In a study that followed 7,000 American teenagers from eighth grade through high school, Barbara Schneider and David Stevenson came to a surprising conclusion: contrary to popular images of hedonistic, fun-crazed youth, most of today’s young do have ambitions they would like to achieve. Yet few have any real prospect of realizing them. “Most high school students . . . have high ambitions but no clear life plans for reaching them,” the authors write. They are, in the authors’ phrase, “motivated but directionless.” As a consequence, they become increasingly frustrated, depressed, and alienated. The authors also point out that “many parents do not see it as their responsibility to actively help their adolescents form plans for their futures.”

Certainly, something is missing. In the past, some educators have called this missing element “motivation,” and I agree that sufficient motivation is indeed lacking. But I would also argue that the core problem is the lack of a source of motivation, the lack of a sense of purpose. In the long run, that lack of purpose can destroy the foundations of a happy and fulfilled life.

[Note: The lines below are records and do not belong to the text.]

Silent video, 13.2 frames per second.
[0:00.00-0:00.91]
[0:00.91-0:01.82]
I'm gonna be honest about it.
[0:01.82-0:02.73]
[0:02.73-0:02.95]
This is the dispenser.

THE WELL-BEING OF YOUTH AND SOCIETY

Of course, every generation has had young people who have resisted the conventions of adulthood. But the lack of commitment among the young today has none of the sharp ideological edges that the alienated youth of midcentury America expressed. Today’s noncommitment has no personal, social, or political point; it has no focus or objective. In an unintended way, this makes it a purer form of noncommitment, a noncommitment even to noncommitment. It is a kind of empty space in a panorama that, in other times and places, has been filled with dynamic activity.

The phenomenon of purposelessness is not widely enough recognized by those to whom young people look for guidance. Indeed, it is not even on the radar screens of the agents of culture that influence young people— the mass media, schools, civic and religious organizations. It is time to focus on how we can help young people discover the life purposes they are searching for.

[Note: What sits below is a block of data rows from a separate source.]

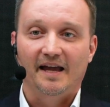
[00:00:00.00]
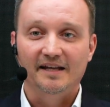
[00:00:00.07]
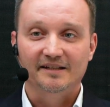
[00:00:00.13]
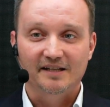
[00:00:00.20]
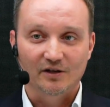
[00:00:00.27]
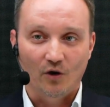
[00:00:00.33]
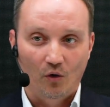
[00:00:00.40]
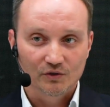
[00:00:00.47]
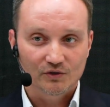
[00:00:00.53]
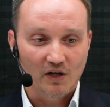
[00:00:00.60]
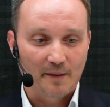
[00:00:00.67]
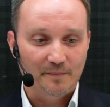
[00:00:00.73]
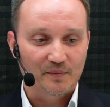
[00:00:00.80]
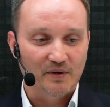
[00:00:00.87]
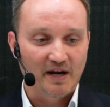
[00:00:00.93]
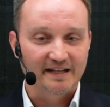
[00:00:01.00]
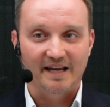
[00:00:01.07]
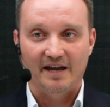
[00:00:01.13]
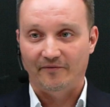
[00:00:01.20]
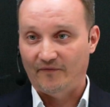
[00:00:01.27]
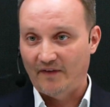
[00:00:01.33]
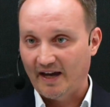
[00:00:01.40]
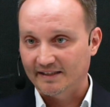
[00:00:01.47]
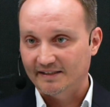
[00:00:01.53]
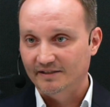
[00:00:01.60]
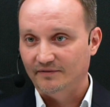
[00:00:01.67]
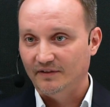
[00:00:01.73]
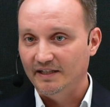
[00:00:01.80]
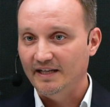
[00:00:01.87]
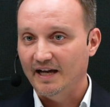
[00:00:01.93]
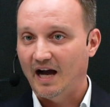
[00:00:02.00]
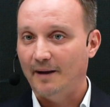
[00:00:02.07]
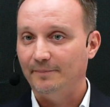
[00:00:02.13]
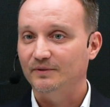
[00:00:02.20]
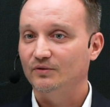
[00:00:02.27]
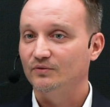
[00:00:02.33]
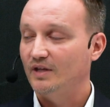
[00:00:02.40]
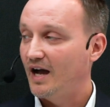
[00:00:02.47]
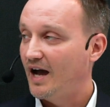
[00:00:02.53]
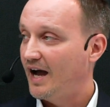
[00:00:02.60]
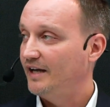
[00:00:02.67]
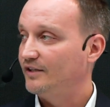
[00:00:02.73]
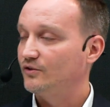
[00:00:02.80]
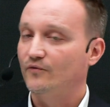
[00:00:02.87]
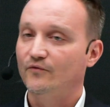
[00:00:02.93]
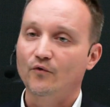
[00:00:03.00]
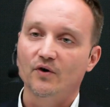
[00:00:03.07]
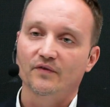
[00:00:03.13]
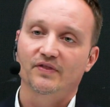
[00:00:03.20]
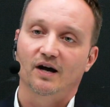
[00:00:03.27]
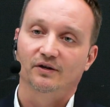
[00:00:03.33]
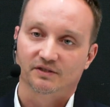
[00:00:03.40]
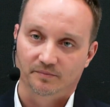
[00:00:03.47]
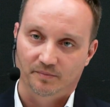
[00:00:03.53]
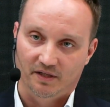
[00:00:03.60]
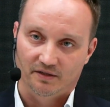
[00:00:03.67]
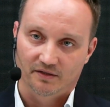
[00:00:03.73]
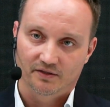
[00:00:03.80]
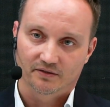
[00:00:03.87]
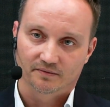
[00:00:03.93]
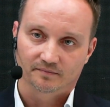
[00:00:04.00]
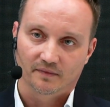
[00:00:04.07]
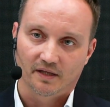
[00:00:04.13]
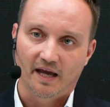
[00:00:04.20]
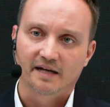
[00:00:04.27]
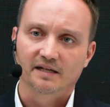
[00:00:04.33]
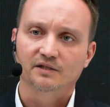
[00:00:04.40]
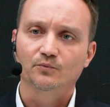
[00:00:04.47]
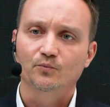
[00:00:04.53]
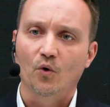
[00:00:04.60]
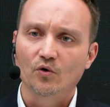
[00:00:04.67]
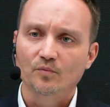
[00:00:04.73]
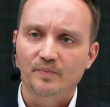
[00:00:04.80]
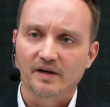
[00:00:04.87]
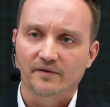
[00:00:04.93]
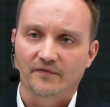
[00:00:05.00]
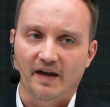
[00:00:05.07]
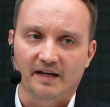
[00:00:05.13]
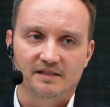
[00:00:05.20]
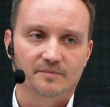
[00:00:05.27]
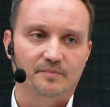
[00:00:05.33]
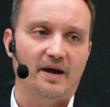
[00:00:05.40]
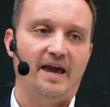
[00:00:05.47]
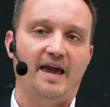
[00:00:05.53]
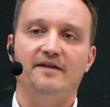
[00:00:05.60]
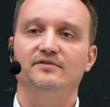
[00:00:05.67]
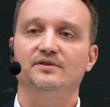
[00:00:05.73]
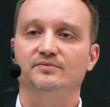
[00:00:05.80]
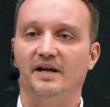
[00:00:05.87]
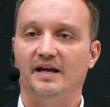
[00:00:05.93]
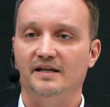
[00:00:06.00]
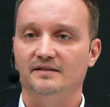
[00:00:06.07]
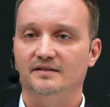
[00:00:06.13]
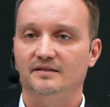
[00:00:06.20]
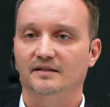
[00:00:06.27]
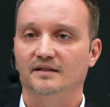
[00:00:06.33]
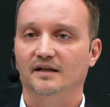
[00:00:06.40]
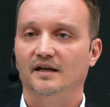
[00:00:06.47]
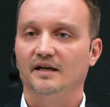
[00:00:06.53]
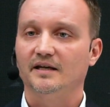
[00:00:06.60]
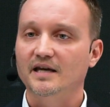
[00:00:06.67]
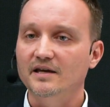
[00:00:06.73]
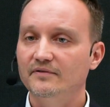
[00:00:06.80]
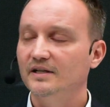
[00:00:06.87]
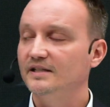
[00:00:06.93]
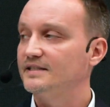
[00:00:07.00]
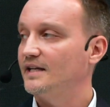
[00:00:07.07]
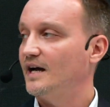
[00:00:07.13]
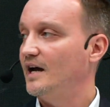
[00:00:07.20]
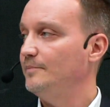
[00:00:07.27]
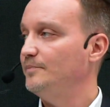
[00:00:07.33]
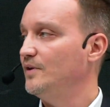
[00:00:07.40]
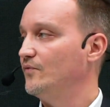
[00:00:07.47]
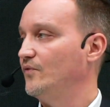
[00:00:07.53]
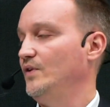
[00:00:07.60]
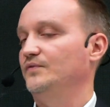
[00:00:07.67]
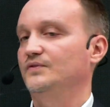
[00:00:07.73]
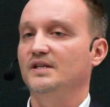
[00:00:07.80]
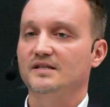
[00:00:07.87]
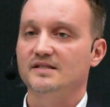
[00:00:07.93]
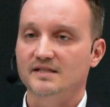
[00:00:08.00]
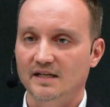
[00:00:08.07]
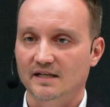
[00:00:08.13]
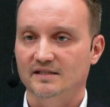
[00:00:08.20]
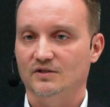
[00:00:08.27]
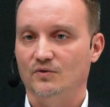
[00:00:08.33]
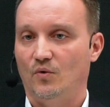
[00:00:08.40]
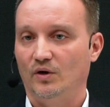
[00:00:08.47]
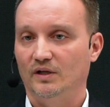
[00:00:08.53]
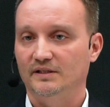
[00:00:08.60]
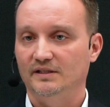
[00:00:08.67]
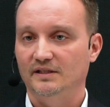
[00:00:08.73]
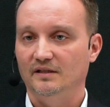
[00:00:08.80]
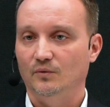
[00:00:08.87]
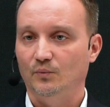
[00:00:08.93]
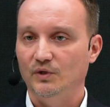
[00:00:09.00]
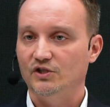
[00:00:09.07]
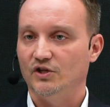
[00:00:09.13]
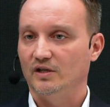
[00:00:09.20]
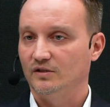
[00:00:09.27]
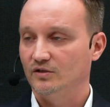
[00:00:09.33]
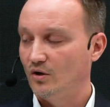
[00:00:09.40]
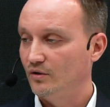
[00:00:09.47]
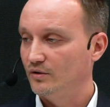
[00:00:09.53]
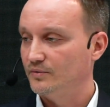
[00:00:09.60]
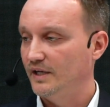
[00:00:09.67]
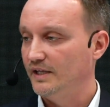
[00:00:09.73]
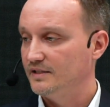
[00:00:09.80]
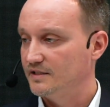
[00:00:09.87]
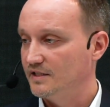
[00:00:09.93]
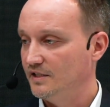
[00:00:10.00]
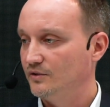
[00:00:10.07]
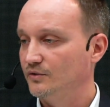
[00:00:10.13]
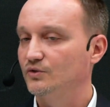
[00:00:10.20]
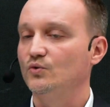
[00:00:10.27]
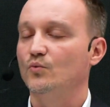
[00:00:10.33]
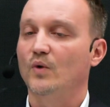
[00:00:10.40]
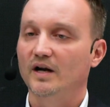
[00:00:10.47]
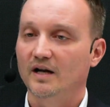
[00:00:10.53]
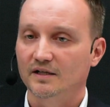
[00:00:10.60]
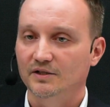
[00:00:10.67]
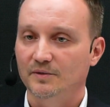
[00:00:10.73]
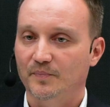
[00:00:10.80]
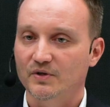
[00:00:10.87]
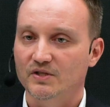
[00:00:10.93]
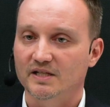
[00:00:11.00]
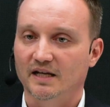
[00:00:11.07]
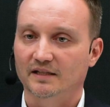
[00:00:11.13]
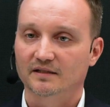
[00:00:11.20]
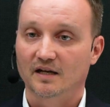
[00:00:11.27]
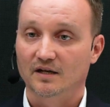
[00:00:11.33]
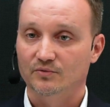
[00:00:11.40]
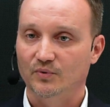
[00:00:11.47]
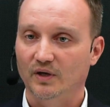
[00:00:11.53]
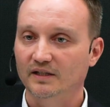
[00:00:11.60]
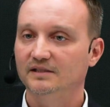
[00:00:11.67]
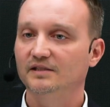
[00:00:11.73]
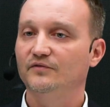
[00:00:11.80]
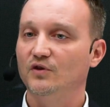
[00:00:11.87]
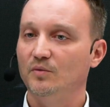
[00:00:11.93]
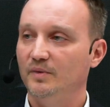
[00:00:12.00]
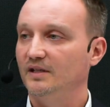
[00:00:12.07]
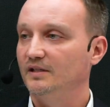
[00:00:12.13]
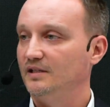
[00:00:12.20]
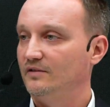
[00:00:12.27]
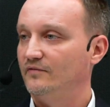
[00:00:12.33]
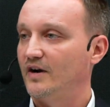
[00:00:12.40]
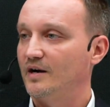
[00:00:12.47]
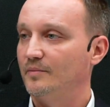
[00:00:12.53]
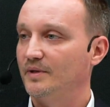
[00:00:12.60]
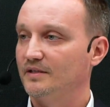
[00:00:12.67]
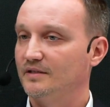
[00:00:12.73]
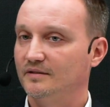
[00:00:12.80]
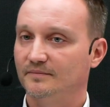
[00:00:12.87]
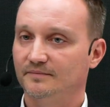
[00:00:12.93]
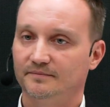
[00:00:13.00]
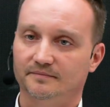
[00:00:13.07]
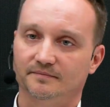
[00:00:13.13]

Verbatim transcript: It can also operate effectively up to the height of 4,000 meters, and it won't be affected by heavy rains given its IP56 quality, which can tolerate 0 to 100% relative humidity environments.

Hard work and competition have never broken the spirits of young people, as long as they believed in what they were doing.

Why does a sense of purpose matter? What does it do for young people to approach their futures with a sense of inspiration and noble aspiration? Of course, the benefits for society are not hard to see. Without a younger generation dedicated to taking up the challenges of a world that needs a lot of repairing, it is hard to imagine how a decent future can be achieved. But my primary concern is not with society; it is with young people themselves. Finding a clear purpose in life is essential for their achievement of happiness and satisfaction in life, and doing so is a good deal harder than it should be in our present-day cultural environment.

What exactly do I mean by a “life purpose”? A purpose is an ultimate concern. It is the final answer to the question “why?” Why are you doing this? Why does it matter to you? Why is it important? A purpose is a deeper reason for the immediate goals and motives that drive most daily behavior.

Short-term desires come and go. A young person may desire a good grade on a test, a date to the prom, a cutting-edge electronic game station, a starting slot on the basketball team, or admission to a prestigious college. These are desires; they reflect immediate aims that may or may not have longer-term significance. A purpose, by contrast, is an end in itself. A person can change purposes or add new ones over the years, but it is in the nature of purposes to endure at least long enough that a serious commitment is made and some progress toward that aim is achieved. A purpose can organize an entire life, imparting not only meaning but also inspiration and motivation for ongoing learning and achievement.

How do we help young people find a path to purpose? We now know enough about the value of purpose in a young person’s life, as well as about how young people can develop a sense of purpose, that we can take active steps to help steer youngsters effectively onto the path. The good news is that those who wish to help young people find positive purposes can play a constructive—perhaps decisive—role in getting them on their way.